Phenotypes of B and T cells in human intestinal and mesenteric lymph.

BACKGROUND & AIMS: Cells in lymph draining the human gut have not been characterized previously. The aim of this study was to phenotype B and T cells present in microlymphatics of Peyer's pathces and in mesenteric lymph.
METHODS: The studies were conducted by multicolor immunohistochemistry, flow cytometry, and immunocytochemistry.

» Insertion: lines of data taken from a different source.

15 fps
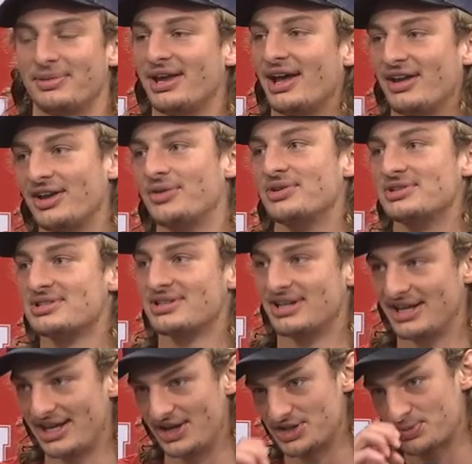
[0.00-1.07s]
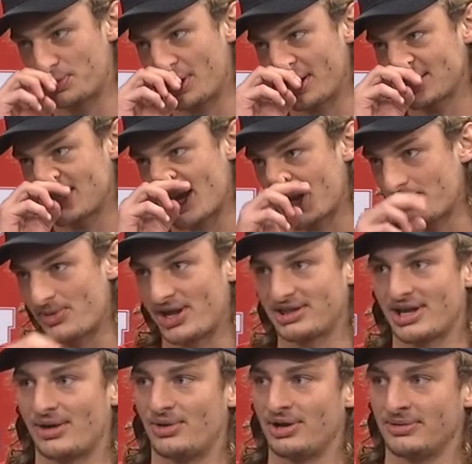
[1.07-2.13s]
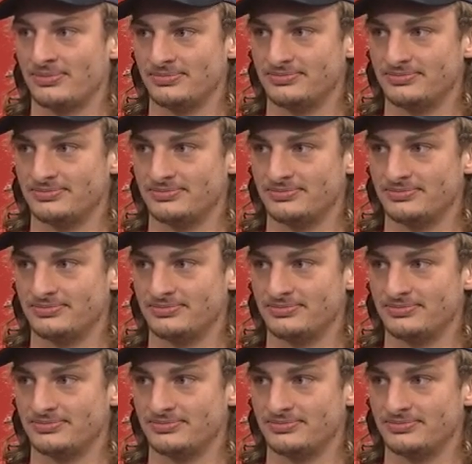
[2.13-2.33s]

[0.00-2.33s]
But yeah, he was pretty excited about that one.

RESULTS: In decreasing order of frequency, microlymphatics in Peyer's patches contained naive T (CD3+CD45RA+ alpha 4 beta 7low) and B (sIgD+CD20+ alpha 4 beta 7low) lymphocytes, memory T (CD45RO+ alpha 4 beta 7+) and B (sIgD-CD20+ alpha 4 beta 7+) lymphocytes, and B-cell blasts (CD19+CD38high alpha 4 beta 7high). Naive cells were usually positive for L-selectin, memory cells were either positive or negative, and B-cell blasts were usually negative. Mesenteric lymph contained naive T (approximately 60%) and B (approximately 25%) lymphocytes, memory T and B lymphocytes (approximately 10%), and B-cell blasts (approximately 2%). Cytospins confirmed these results and showed, in addition, that B-cell blasts contained cytoplasmic immunoglobulin (Ig) A, IgM, or IgG in overall proportions of 5:1: < 0.5.

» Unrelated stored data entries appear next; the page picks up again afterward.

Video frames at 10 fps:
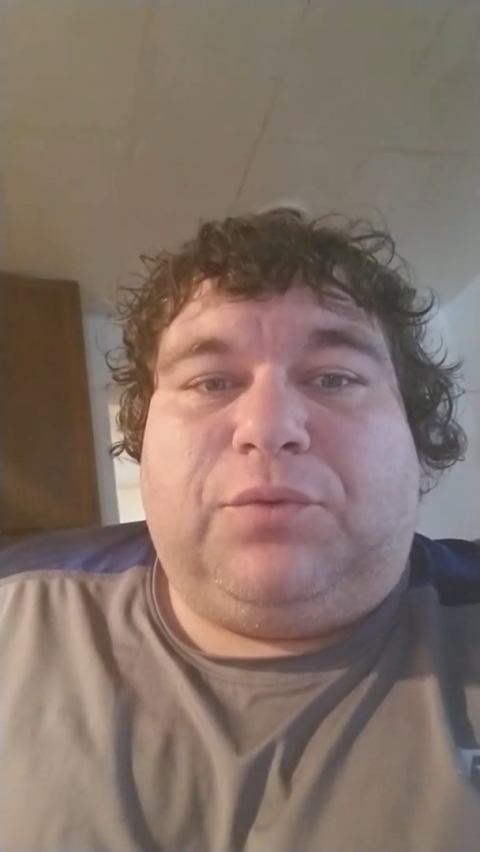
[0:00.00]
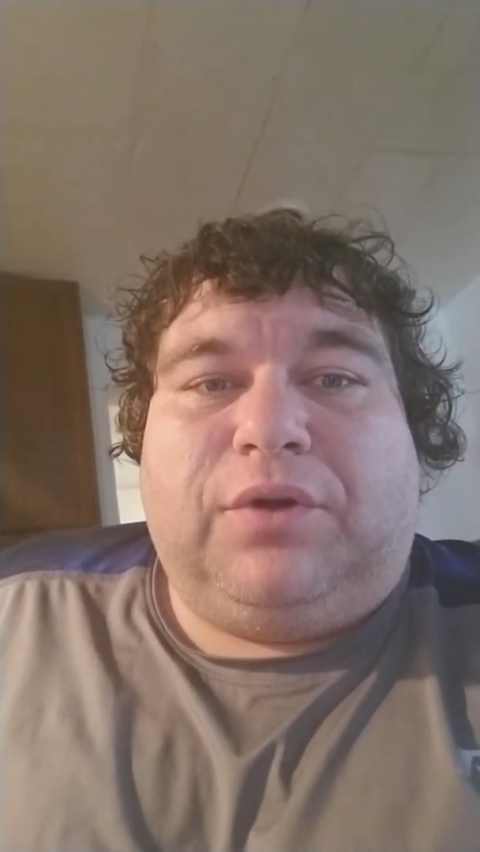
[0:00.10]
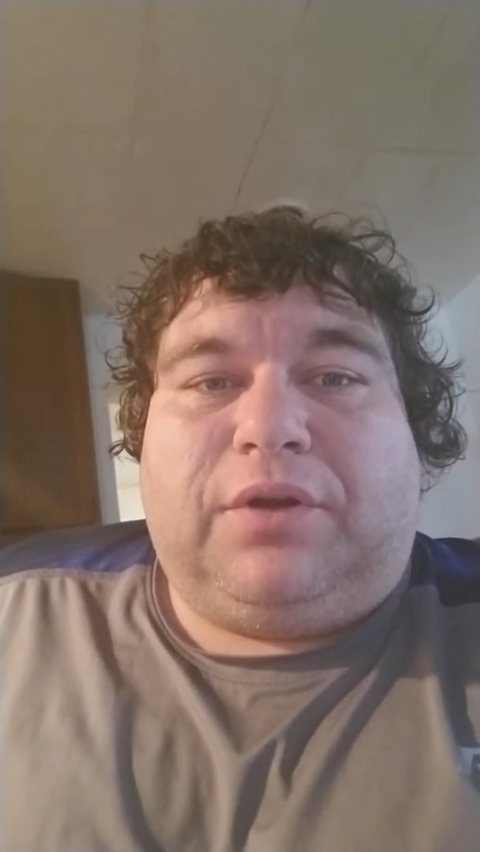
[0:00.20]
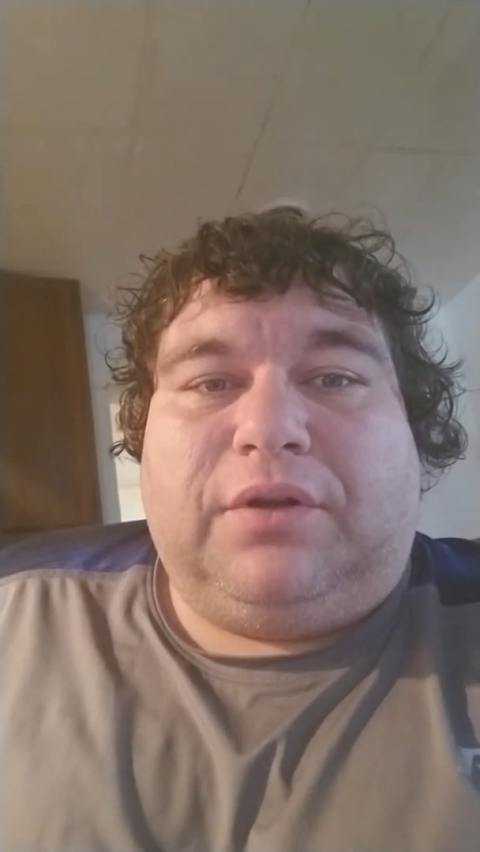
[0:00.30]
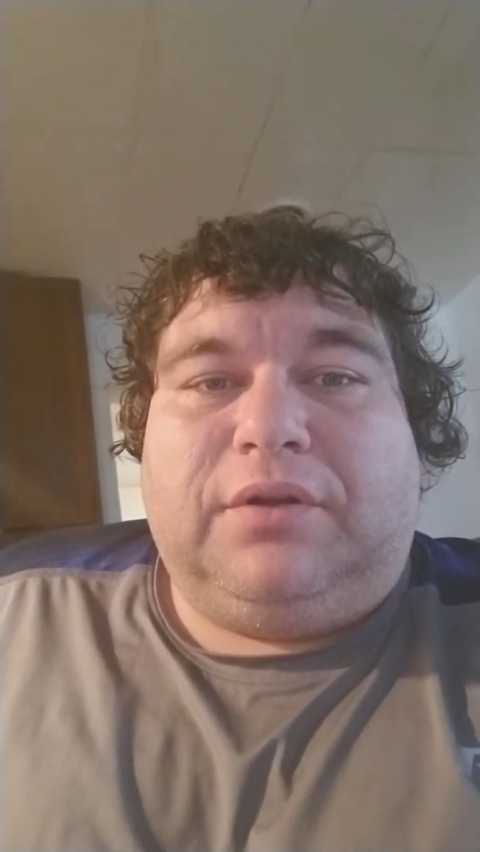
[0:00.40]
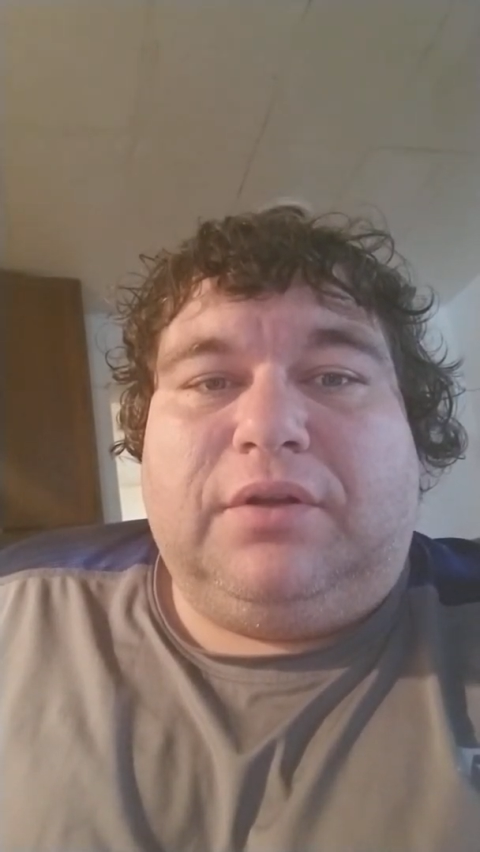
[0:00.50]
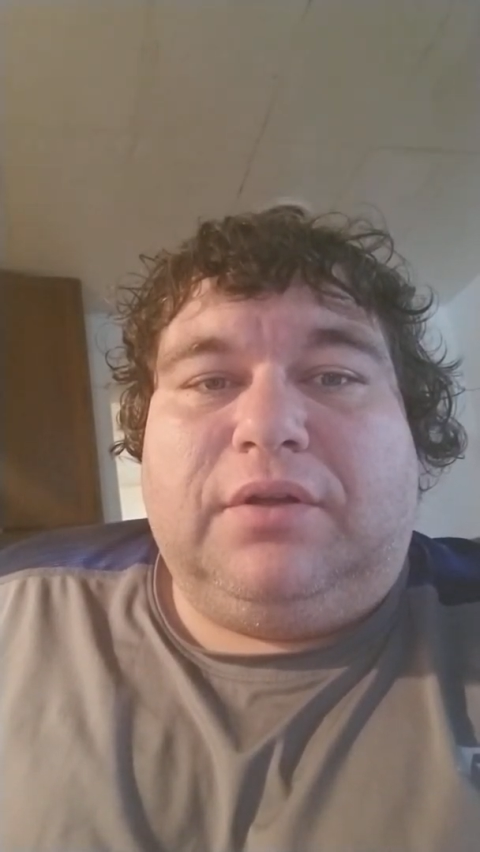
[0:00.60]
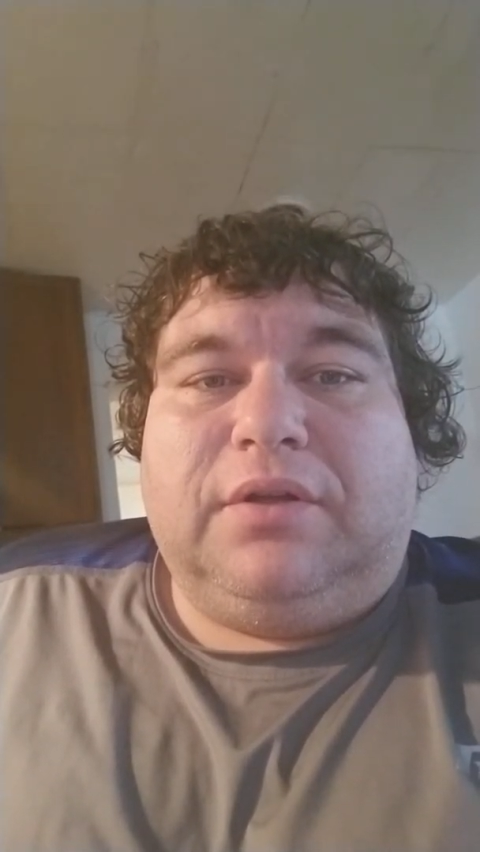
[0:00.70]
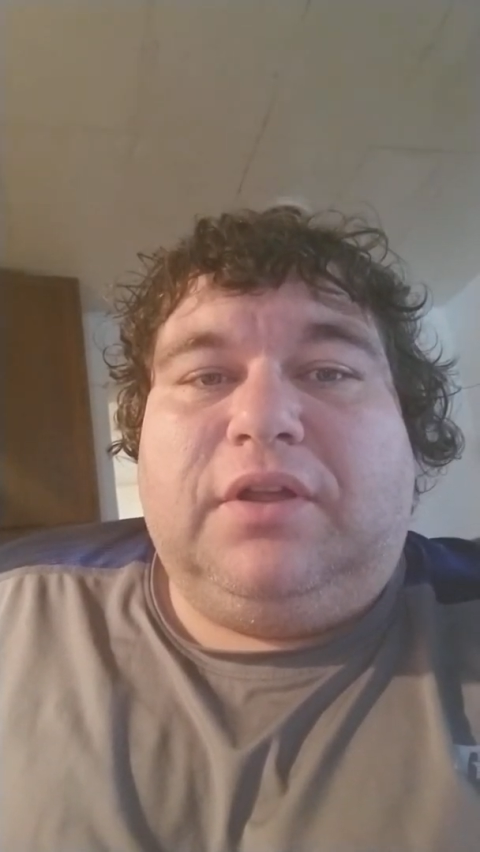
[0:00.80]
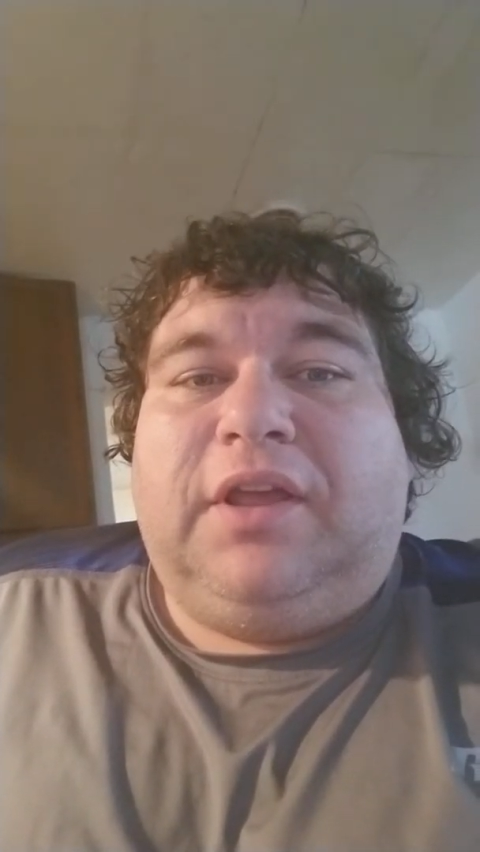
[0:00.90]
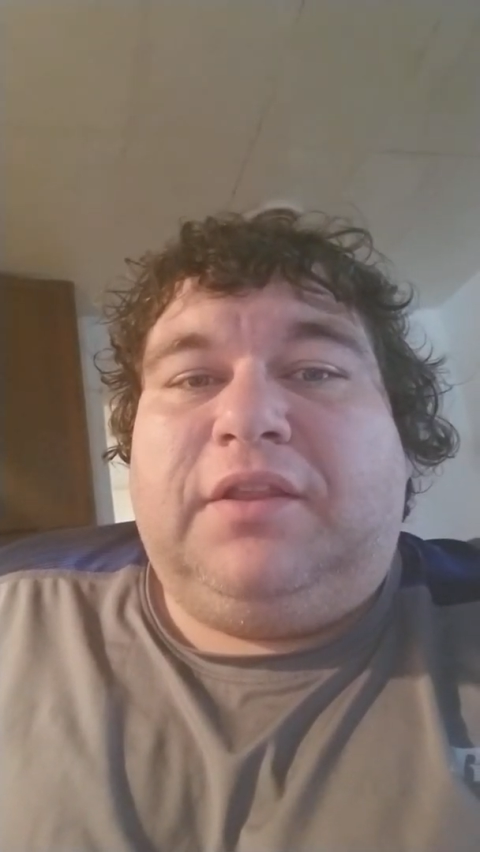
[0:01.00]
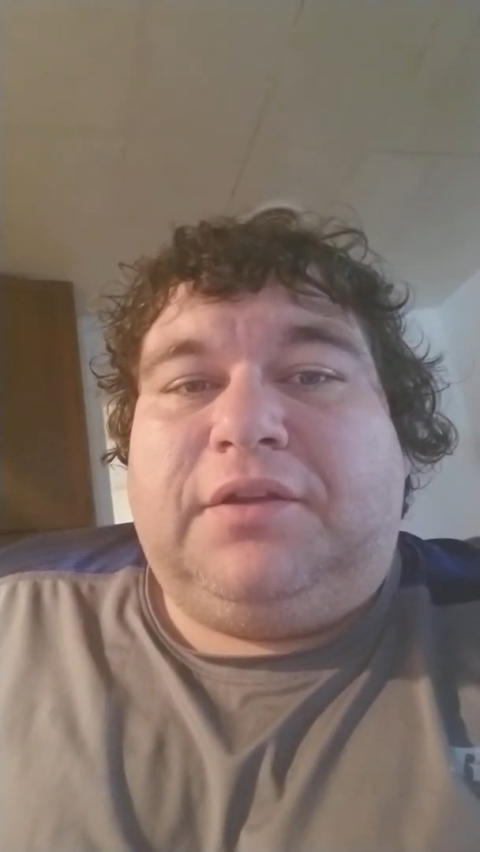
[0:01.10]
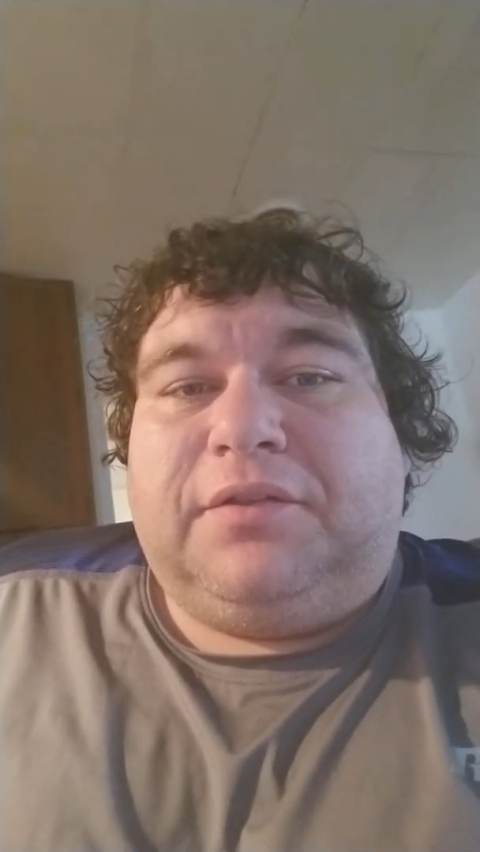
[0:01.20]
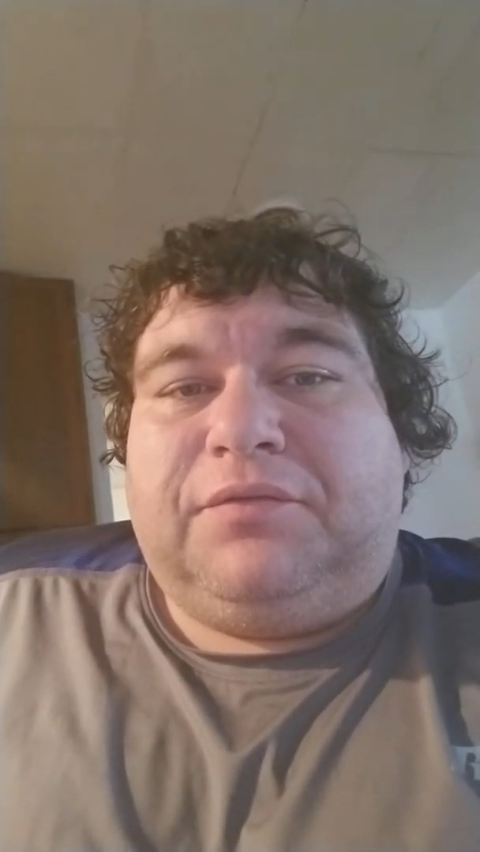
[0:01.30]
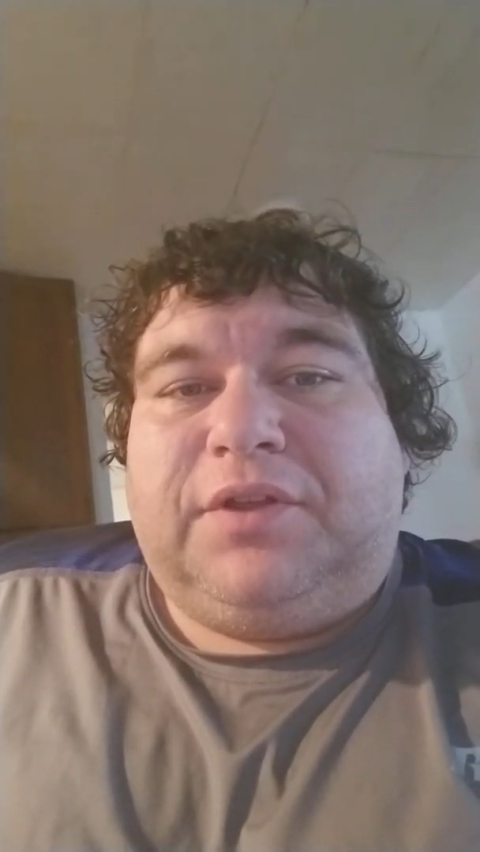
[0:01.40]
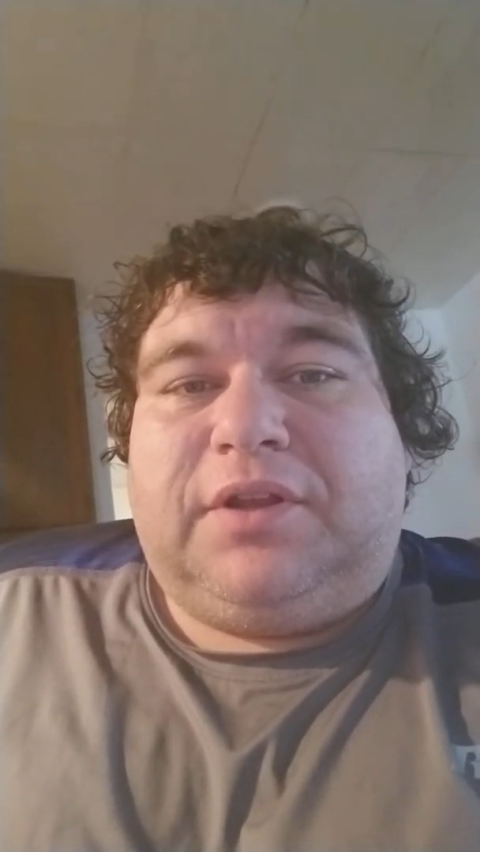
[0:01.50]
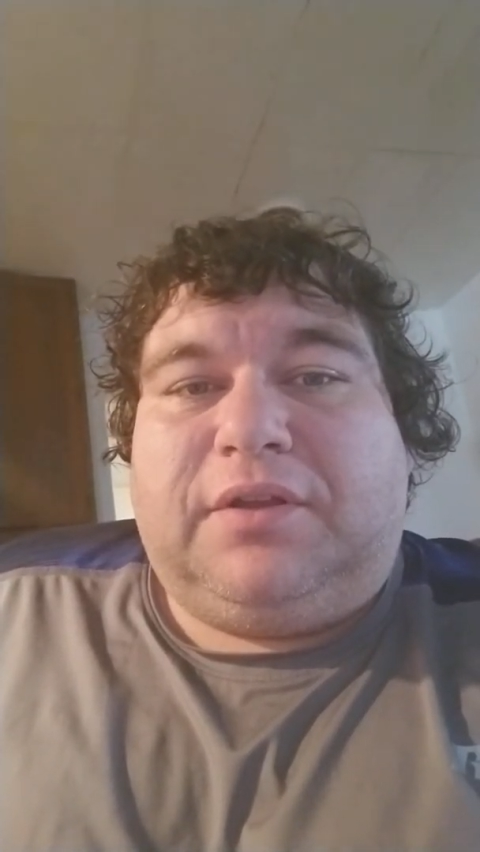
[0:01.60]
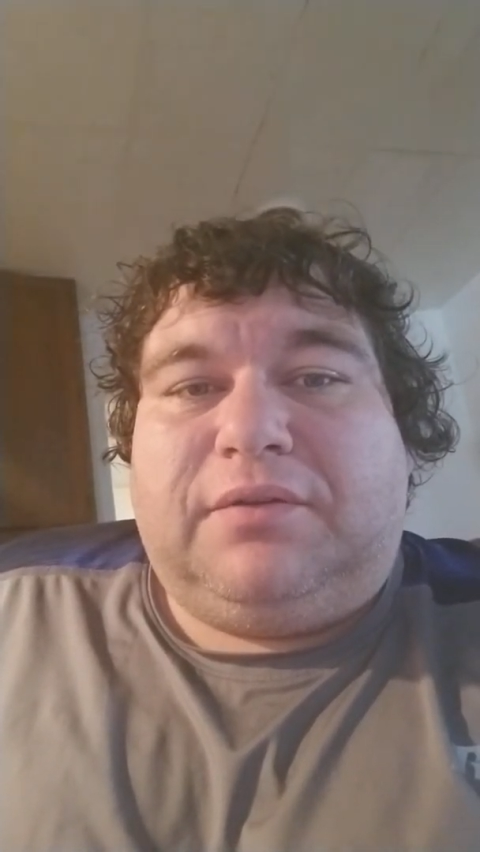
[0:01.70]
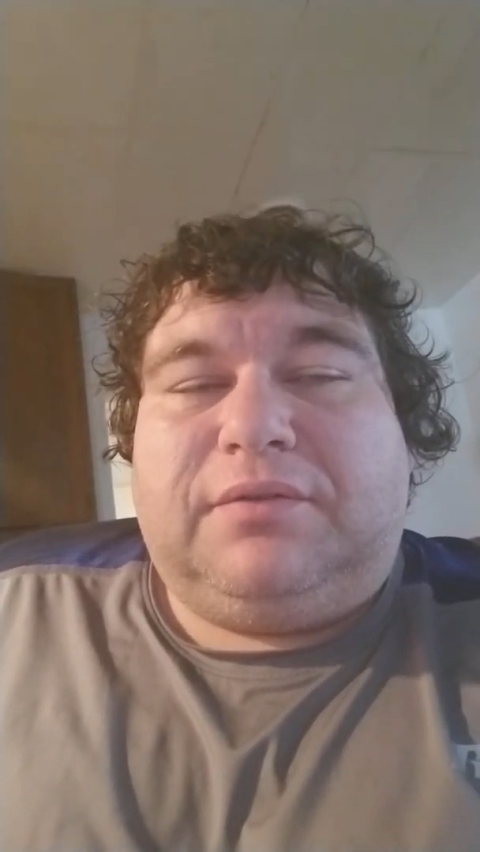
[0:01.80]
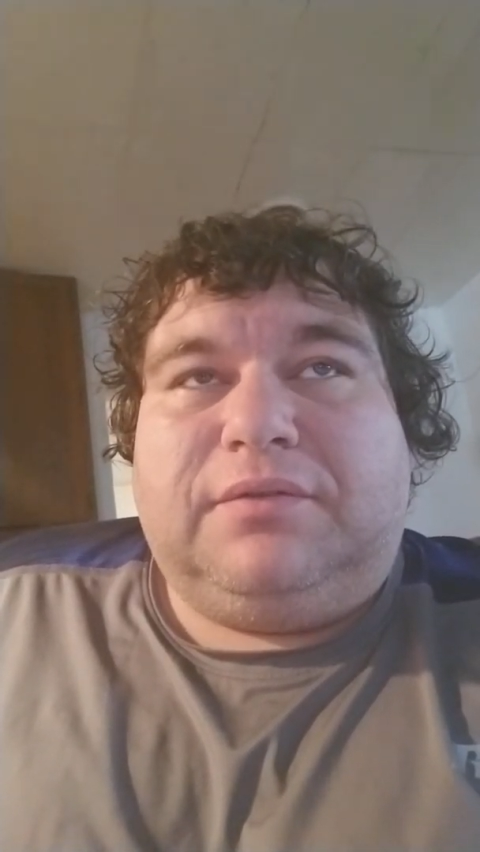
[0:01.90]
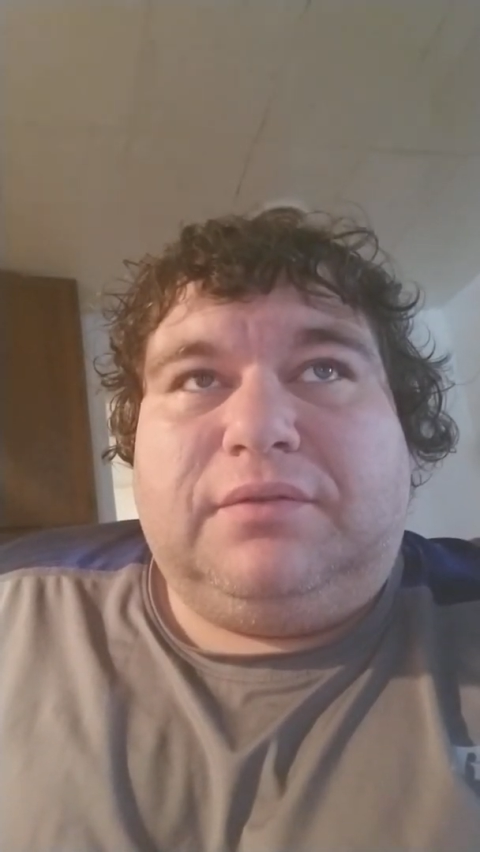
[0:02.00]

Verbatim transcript: worker in the other video.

CONCLUSIONS: Our results are similar to the phenotypes previously described in animal thoracic or mesenteric lymph. A fraction of the B cells stimulated in Peyer's patches are near terminal differentiation (contain cytoplasmic Ig) before they enter peripheral blood. Many memory cells, and most if not all B-cell blasts entering lymph show an adhesion molecule profile (alpha 4 beta 7high L-selectin low) in keeping with the presumed phenotype of lymphoid cells destined for mucosal effector sites such as the gut lamina propria.